Source material Block Start

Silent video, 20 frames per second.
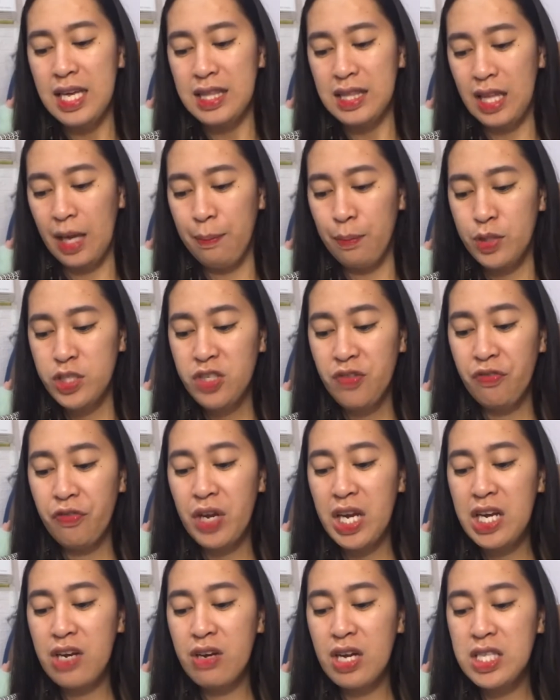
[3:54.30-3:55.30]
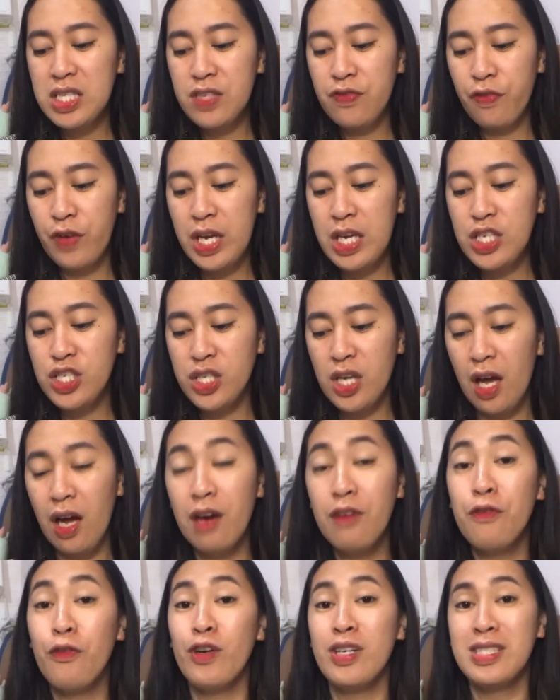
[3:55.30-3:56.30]
Tapos, fragrance-free
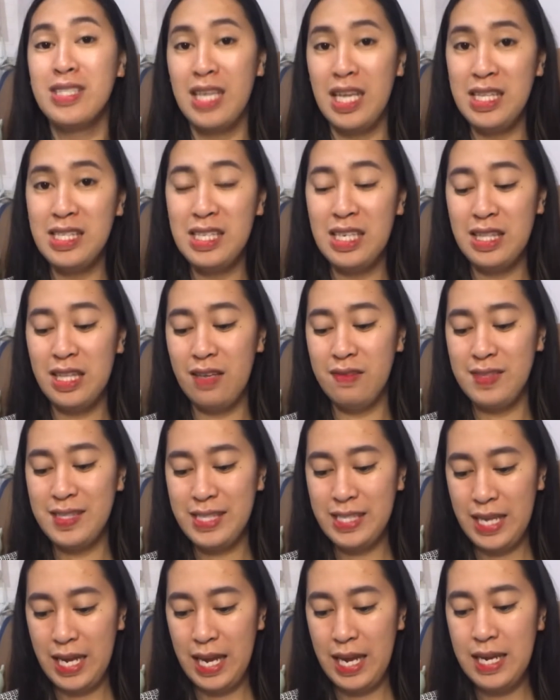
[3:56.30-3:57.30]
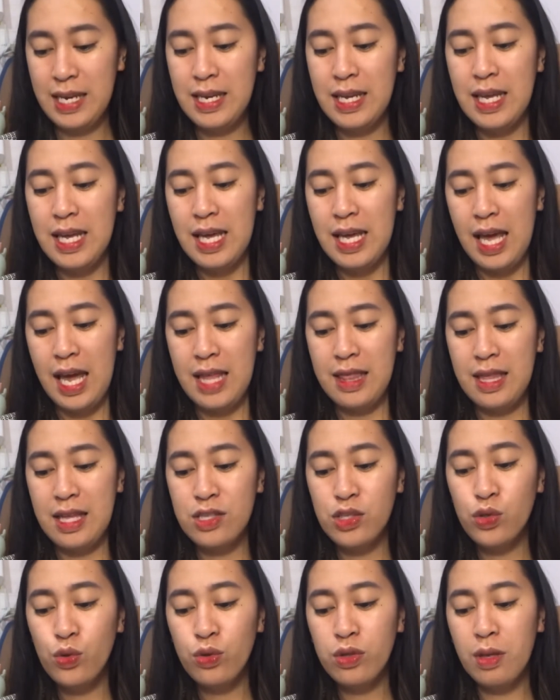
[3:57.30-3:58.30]
siya for sensitive skin, and
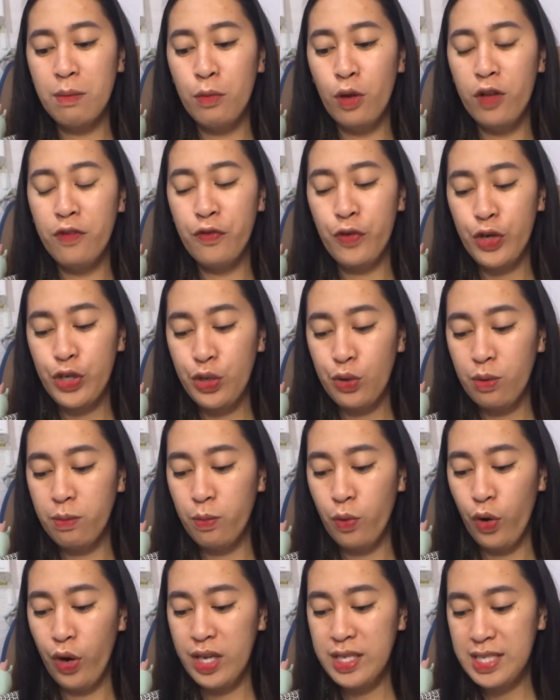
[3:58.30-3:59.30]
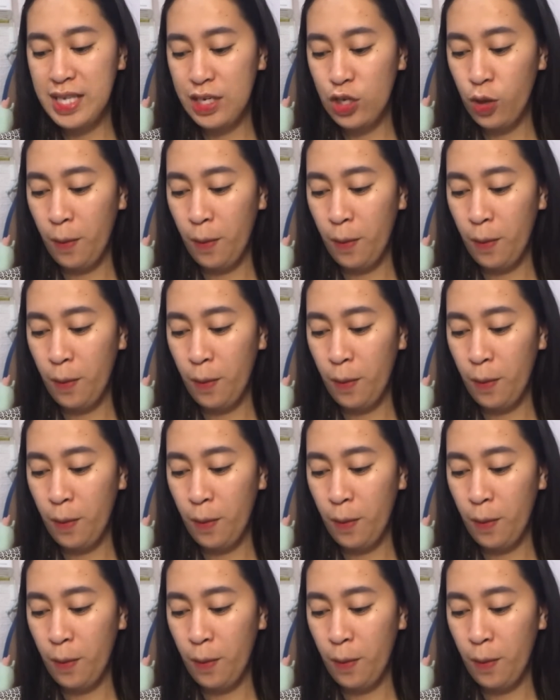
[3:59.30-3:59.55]
then suitable for newborns and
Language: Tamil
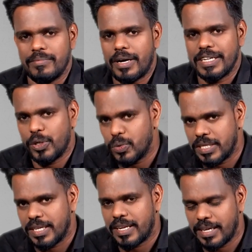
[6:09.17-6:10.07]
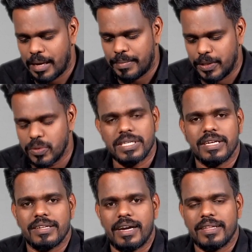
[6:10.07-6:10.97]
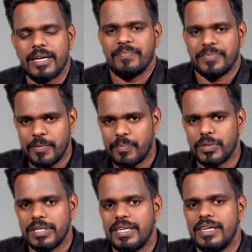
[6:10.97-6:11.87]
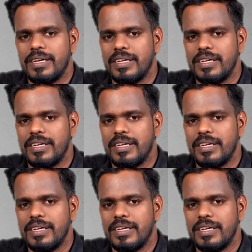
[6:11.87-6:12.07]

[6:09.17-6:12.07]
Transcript: மார்க் யோசிக்கிறாரு அப்படி யோசிக்கிறதுனால தான் இப்போதைக்கு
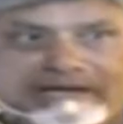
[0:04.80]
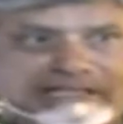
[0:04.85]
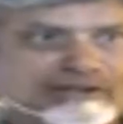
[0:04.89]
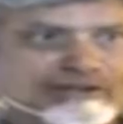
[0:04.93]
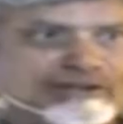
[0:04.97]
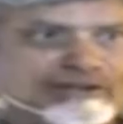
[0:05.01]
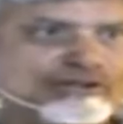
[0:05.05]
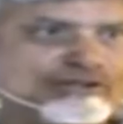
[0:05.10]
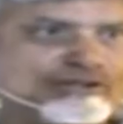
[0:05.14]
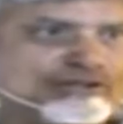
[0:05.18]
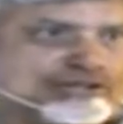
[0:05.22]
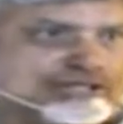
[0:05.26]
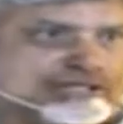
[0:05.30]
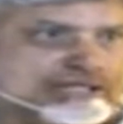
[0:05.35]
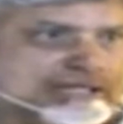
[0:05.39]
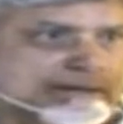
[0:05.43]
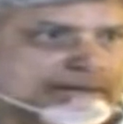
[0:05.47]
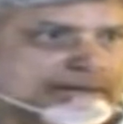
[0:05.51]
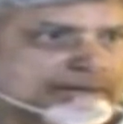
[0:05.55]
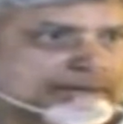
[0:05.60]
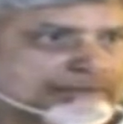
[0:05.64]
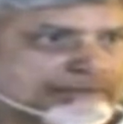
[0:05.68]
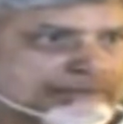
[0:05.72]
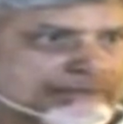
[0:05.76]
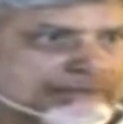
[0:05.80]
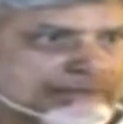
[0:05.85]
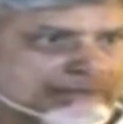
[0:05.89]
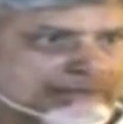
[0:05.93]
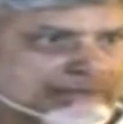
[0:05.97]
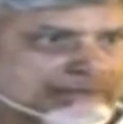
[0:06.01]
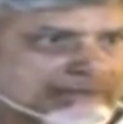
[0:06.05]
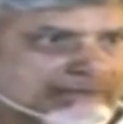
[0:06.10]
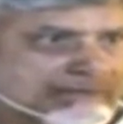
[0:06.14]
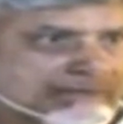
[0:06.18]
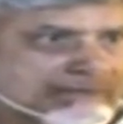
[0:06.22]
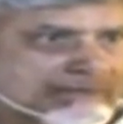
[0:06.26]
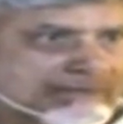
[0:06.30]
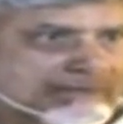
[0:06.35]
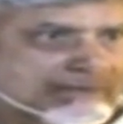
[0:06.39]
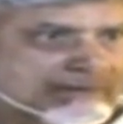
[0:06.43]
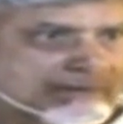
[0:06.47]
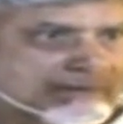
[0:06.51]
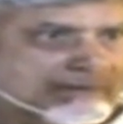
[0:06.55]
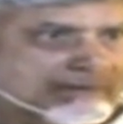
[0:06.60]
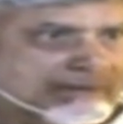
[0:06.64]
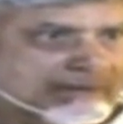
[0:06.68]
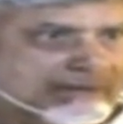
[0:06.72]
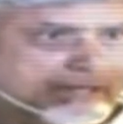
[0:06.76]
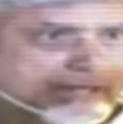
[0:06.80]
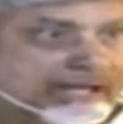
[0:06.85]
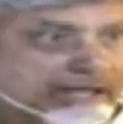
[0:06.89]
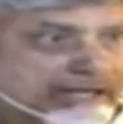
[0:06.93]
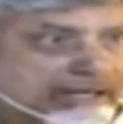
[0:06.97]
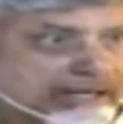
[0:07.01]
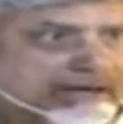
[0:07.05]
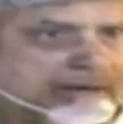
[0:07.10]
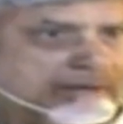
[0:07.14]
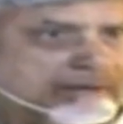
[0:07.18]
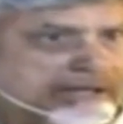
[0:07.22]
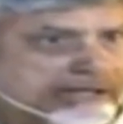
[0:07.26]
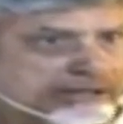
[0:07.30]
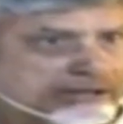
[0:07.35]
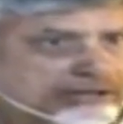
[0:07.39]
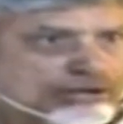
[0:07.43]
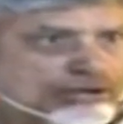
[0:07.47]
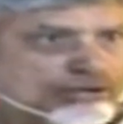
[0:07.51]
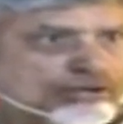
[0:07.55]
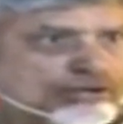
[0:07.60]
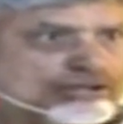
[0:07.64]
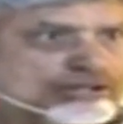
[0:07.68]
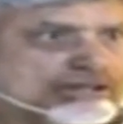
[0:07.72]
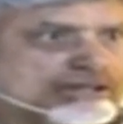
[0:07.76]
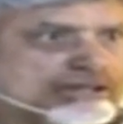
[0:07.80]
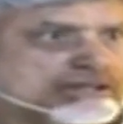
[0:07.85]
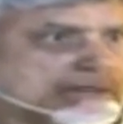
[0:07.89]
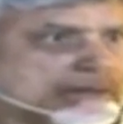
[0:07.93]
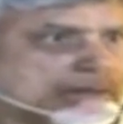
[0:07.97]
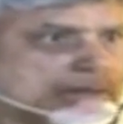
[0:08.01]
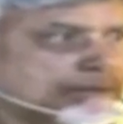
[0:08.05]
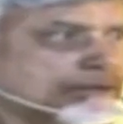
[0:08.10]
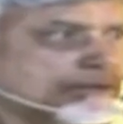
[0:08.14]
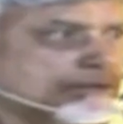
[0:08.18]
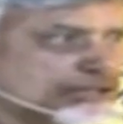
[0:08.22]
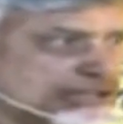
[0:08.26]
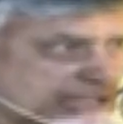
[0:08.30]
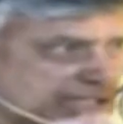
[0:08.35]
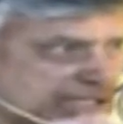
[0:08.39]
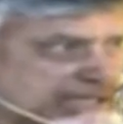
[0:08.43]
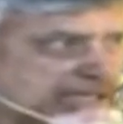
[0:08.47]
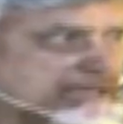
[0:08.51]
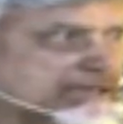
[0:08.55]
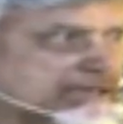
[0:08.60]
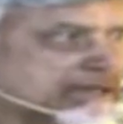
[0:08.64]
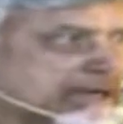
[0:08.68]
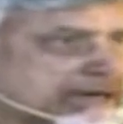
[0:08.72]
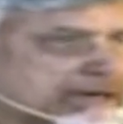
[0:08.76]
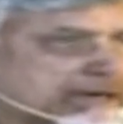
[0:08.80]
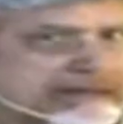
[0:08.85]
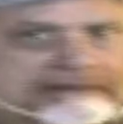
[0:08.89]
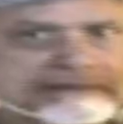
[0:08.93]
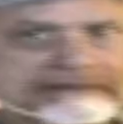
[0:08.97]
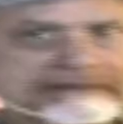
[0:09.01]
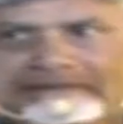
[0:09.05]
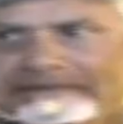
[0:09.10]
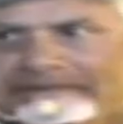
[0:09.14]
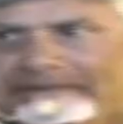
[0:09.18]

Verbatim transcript: పదవుల కోసరం ఎంగిలి మెతుకుల కోసం సపోర్ట్ చేయొద్దండి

Source material Block End

### [Exercise goal]
Every record must be transcribed faithfully, with no picture carried over.

### [Answer to the exercise]
Silent video, 20 frames per second.
[3:54.30-3:55.30]
[3:55.30-3:56.30]
Tapos, fragrance-free
[3:56.30-3:57.30]
[3:57.30-3:58.30]
siya for sensitive skin, and
[3:58.30-3:59.30]
[3:59.30-3:59.55]
then suitable for newborns and
Language: Tamil
[6:09.17-6:10.07]
[6:10.07-6:10.97]
[6:10.97-6:11.87]
[6:11.87-6:12.07]

[6:09.17-6:12.07]
Transcript: மார்க் யோசிக்கிறாரு அப்படி யோசிக்கிறதுனால தான் இப்போதைக்கு
[0:04.80]
[0:04.85]
[0:04.89]
[0:04.93]
[0:04.97]
[0:05.01]
[0:05.05]
[0:05.10]
[0:05.14]
[0:05.18]
[0:05.22]
[0:05.26]
[0:05.30]
[0:05.35]
[0:05.39]
[0:05.43]
[0:05.47]
[0:05.51]
[0:05.55]
[0:05.60]
[0:05.64]
[0:05.68]
[0:05.72]
[0:05.76]
[0:05.80]
[0:05.85]
[0:05.89]
[0:05.93]
[0:05.97]
[0:06.01]
[0:06.05]
[0:06.10]
[0:06.14]
[0:06.18]
[0:06.22]
[0:06.26]
[0:06.30]
[0:06.35]
[0:06.39]
[0:06.43]
[0:06.47]
[0:06.51]
[0:06.55]
[0:06.60]
[0:06.64]
[0:06.68]
[0:06.72]
[0:06.76]
[0:06.80]
[0:06.85]
[0:06.89]
[0:06.93]
[0:06.97]
[0:07.01]
[0:07.05]
[0:07.10]
[0:07.14]
[0:07.18]
[0:07.22]
[0:07.26]
[0:07.30]
[0:07.35]
[0:07.39]
[0:07.43]
[0:07.47]
[0:07.51]
[0:07.55]
[0:07.60]
[0:07.64]
[0:07.68]
[0:07.72]
[0:07.76]
[0:07.80]
[0:07.85]
[0:07.89]
[0:07.93]
[0:07.97]
[0:08.01]
[0:08.05]
[0:08.10]
[0:08.14]
[0:08.18]
[0:08.22]
[0:08.26]
[0:08.30]
[0:08.35]
[0:08.39]
[0:08.43]
[0:08.47]
[0:08.51]
[0:08.55]
[0:08.60]
[0:08.64]
[0:08.68]
[0:08.72]
[0:08.76]
[0:08.80]
[0:08.85]
[0:08.89]
[0:08.93]
[0:08.97]
[0:09.01]
[0:09.05]
[0:09.10]
[0:09.14]
[0:09.18]

Verbatim transcript: పదవుల కోసరం ఎంగిలి మెతుకుల కోసం సపోర్ట్ చేయొద్దండి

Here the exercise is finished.